I sure hope I am not stepping on ANYONE's feelings or anything else here BUT-
I have NO favorites to any course of treatment. I also have no person I favor for advise and sure hope NOBODY gets stirred up due to my attempts at humor about
my "girls here" spanking me! I am what some might call a nut. My wife calls me her royal pain in the well a place I NEVER say makes her jeans look too tight anymore!
Years working for assorted Police departments built in me a strange persona I used far too many times to attempt to diffuse many life & death situations in the field. But that was face to face where my voice tone and facial gestures made CLEAR what I was saying. Online? Not so much...
Traveler & Girlie have told me several times that they recommend I stop for a day or two or back off. I obey these times. But I did NOT about
starting slow. I think from my first dose too my first full dose, less than or close to only 10 days had passed which make me a BAD boy and I admit likely irresponsible. But at age 68 with so MANY "wounds" to this very broken body, I don't have TIME to be patient as some. I also have to deal with the reality that I would honestly welcome doing a face plant and never waking up. But because Trish cries every single time I have asked her to please just sit with me and hold my hand so I could "let go" on this like and move onto a physical & mental PEACE I so long for, well, here I sit. The old broad cries and I fold up. She doesn't play fair.

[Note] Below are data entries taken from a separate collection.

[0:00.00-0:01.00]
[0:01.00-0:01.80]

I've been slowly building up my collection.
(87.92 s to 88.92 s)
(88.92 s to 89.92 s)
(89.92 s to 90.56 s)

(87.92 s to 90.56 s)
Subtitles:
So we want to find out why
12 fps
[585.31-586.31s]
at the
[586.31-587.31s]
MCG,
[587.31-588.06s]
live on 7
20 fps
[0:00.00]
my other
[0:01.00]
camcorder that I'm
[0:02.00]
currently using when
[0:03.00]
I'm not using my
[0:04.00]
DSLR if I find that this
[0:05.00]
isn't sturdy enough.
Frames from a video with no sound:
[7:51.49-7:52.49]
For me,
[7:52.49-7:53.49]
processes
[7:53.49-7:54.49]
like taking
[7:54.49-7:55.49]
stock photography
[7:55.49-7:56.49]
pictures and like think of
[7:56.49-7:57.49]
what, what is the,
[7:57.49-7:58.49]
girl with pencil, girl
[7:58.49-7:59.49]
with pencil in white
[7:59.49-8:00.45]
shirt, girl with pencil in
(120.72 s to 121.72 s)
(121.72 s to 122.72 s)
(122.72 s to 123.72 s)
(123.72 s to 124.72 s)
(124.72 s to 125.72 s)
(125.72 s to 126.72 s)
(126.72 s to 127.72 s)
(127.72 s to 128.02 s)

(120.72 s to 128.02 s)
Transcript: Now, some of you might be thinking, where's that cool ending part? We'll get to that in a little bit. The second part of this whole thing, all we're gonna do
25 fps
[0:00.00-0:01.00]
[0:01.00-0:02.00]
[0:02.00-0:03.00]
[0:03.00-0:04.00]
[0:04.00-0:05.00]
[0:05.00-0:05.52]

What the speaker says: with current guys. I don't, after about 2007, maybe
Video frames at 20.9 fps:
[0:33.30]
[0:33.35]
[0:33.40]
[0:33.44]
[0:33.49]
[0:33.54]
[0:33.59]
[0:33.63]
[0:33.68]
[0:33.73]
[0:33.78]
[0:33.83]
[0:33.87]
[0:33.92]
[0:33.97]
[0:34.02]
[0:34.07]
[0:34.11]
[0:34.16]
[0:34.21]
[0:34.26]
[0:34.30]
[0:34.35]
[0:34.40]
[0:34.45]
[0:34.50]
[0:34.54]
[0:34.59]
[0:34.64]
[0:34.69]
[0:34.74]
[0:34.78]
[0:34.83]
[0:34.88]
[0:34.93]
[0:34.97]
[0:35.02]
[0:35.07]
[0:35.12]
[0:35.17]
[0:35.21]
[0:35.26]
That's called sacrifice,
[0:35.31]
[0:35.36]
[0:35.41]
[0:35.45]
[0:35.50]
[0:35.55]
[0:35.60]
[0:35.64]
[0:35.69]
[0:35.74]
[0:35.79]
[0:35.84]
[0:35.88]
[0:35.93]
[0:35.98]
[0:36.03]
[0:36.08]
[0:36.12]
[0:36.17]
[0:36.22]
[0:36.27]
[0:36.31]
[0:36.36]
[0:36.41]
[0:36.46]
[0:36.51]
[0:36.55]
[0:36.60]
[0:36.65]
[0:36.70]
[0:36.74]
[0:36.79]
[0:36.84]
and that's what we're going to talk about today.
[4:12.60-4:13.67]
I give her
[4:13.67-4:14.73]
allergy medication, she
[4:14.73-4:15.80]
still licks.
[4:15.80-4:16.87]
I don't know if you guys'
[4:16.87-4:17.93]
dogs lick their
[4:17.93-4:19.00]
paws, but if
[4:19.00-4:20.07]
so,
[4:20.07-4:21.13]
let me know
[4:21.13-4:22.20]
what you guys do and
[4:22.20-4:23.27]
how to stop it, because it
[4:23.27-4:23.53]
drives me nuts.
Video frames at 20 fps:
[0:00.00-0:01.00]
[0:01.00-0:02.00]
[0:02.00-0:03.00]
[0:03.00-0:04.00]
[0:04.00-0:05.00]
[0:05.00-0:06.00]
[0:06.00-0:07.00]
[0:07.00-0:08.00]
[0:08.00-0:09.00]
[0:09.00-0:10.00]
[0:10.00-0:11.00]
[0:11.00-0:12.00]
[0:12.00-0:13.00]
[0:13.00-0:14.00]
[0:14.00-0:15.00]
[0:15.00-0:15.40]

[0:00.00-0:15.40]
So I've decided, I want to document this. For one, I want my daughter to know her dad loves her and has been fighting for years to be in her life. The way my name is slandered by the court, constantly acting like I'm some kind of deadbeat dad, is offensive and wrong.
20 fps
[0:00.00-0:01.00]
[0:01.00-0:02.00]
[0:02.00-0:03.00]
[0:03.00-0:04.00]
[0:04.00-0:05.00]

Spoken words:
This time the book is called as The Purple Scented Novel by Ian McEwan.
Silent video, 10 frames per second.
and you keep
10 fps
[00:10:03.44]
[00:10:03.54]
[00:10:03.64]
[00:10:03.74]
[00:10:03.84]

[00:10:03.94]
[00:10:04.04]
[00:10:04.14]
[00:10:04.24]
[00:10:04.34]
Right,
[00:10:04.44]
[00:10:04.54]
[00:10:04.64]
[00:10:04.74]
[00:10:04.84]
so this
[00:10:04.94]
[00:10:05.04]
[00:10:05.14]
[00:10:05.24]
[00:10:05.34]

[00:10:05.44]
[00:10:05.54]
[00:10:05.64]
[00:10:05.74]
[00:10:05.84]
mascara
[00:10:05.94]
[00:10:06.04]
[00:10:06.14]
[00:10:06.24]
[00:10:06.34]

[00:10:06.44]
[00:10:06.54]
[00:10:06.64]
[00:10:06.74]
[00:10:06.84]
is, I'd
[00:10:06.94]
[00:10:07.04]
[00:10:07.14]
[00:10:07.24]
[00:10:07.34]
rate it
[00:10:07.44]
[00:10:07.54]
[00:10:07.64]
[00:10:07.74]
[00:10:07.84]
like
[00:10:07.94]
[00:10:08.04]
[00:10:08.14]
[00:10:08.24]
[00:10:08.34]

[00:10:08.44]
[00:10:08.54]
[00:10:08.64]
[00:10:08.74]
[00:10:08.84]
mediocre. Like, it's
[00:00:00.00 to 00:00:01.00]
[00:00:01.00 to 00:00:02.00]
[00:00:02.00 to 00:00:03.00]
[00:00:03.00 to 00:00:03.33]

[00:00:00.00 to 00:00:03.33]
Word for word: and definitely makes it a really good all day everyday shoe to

My point is, I very much respect ALL opinions and direction by EVERYONE here and weigh each & everything said and do what I myself feels is best for me. I also very much WELCOME opinions I don't agree with
I just wish for everyone here to be nice and supportive of each other even if we thing the other person is NUTZ! This is the only family I have now and would ask to stay even if I found some sudden miracle cure. JUST to tease the many friends I have met here.
Just want everyone to know, I don't even tell Blue I think he/she is crazy though I KNEW they were all these weeks. Till just about
a week ago when discovering they (I HAVE to call him or her "they" since I never know if it is a man or woman!) just might have stumbled upon the most sensible treatment option for me after all? But I showed Trish and she says I AM crazy if I ever expect HER to hold a live be up to me to sting me 10 times. She thinks I will break free in a flashback and choke her
I explain I didn't need any dumb old flashback to choke her. besides. I can't CATCH the old girl anyway!
Just want everyone I value ALL opinions from all sides. All who know we by now know I'm gonna cheat anyway right?